=== Stored data entries ===

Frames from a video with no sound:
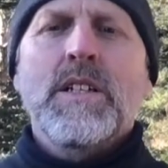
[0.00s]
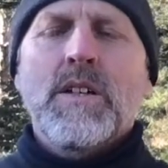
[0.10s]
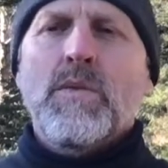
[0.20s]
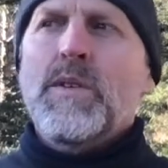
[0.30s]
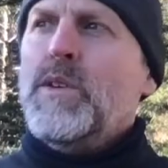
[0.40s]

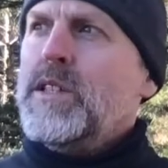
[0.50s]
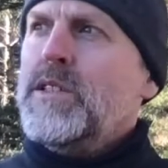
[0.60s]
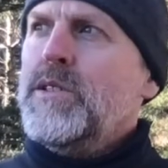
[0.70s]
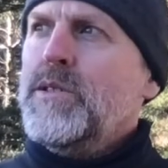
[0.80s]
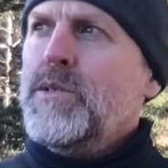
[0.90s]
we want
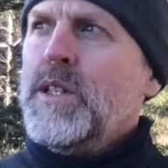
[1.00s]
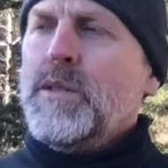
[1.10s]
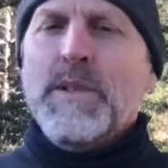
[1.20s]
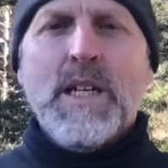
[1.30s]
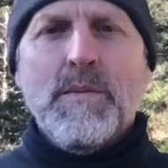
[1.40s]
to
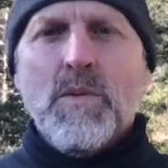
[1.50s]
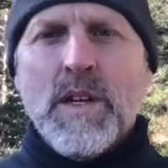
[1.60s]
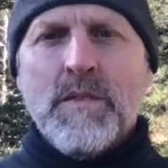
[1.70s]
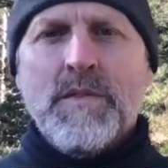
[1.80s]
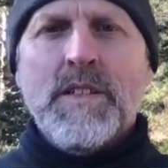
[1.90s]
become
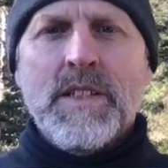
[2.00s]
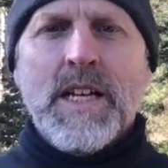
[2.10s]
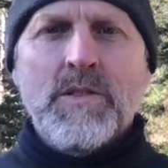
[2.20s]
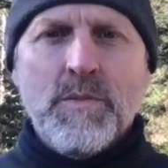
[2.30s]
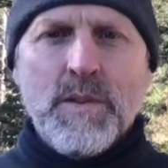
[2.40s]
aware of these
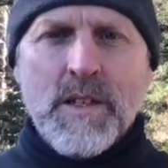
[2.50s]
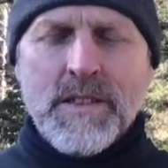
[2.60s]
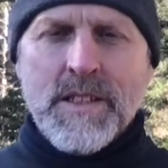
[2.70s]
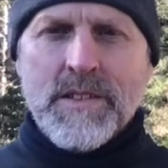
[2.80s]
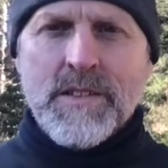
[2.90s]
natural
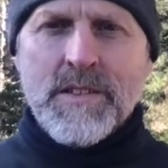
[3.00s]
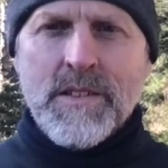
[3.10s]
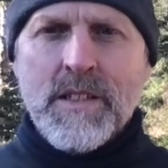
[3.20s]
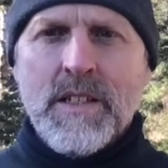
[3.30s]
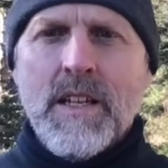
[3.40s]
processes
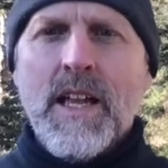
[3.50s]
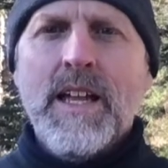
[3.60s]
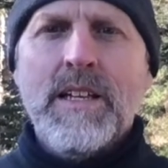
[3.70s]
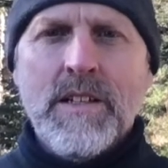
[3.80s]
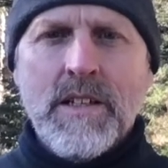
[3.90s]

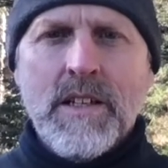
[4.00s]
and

...

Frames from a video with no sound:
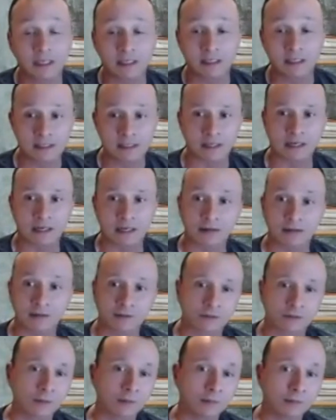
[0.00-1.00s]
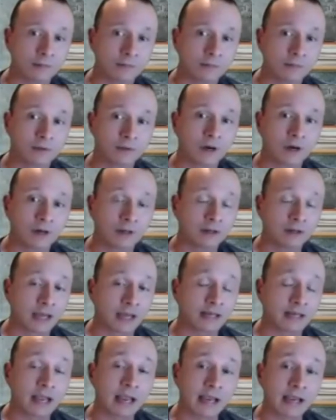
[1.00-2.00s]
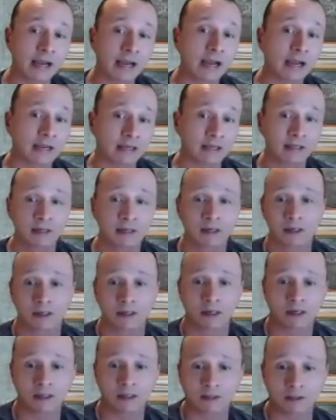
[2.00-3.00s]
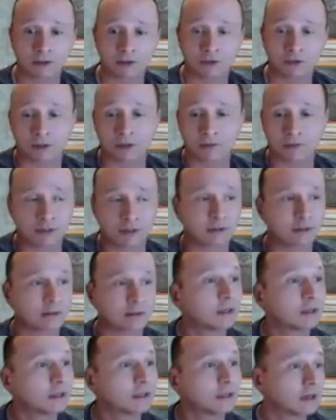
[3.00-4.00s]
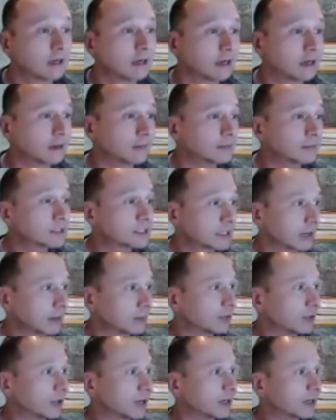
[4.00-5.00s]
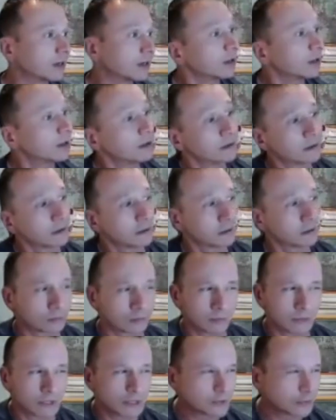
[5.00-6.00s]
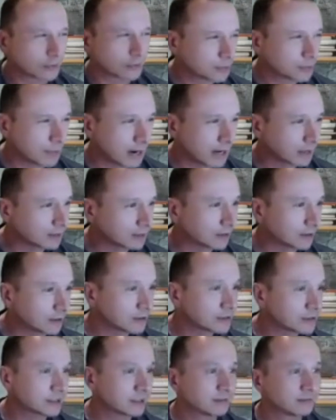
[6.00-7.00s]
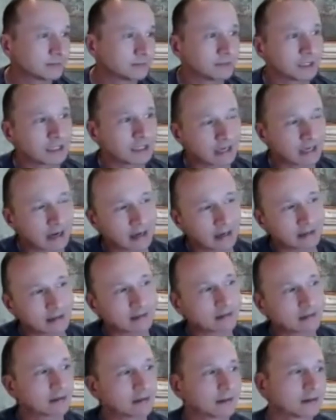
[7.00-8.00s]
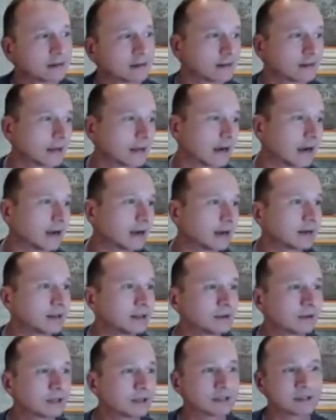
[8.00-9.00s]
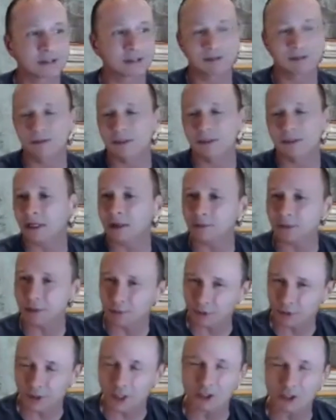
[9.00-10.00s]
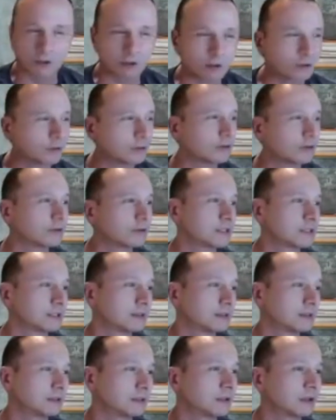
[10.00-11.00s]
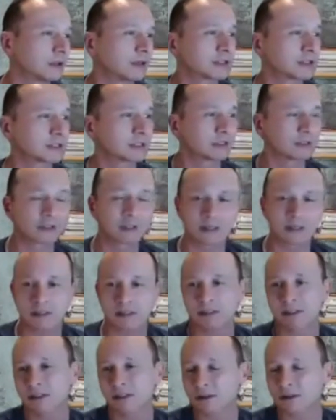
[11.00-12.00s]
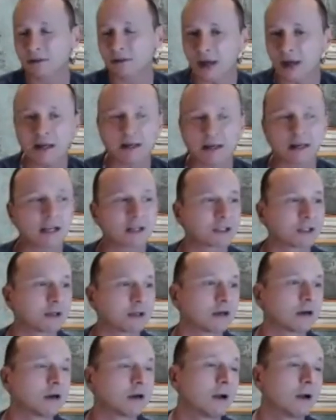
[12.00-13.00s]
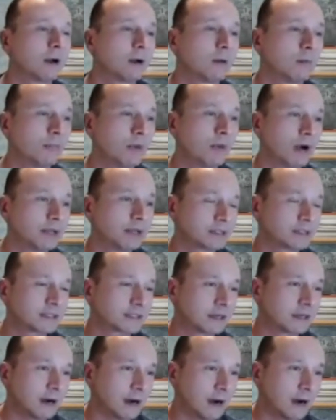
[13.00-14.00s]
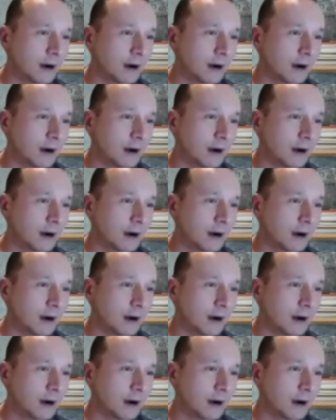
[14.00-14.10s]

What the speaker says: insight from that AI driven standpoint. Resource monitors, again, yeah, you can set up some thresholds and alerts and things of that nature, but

=== PROBLEM DESCRIPTION ===
Repeat only the stretch of data above that runs from the line with "[7.00-8.00s]" to the line with "What the speaker". Keep both end lines; exclude pictures.

=== SOLUTION ===
[7.00-8.00s]
[8.00-9.00s]
[9.00-10.00s]
[10.00-11.00s]
[11.00-12.00s]
[12.00-13.00s]
[13.00-14.00s]
[14.00-14.10s]

What the speaker says: insight from that AI driven standpoint. Resource monitors, again, yeah, you can set up some thresholds and alerts and things of that nature, but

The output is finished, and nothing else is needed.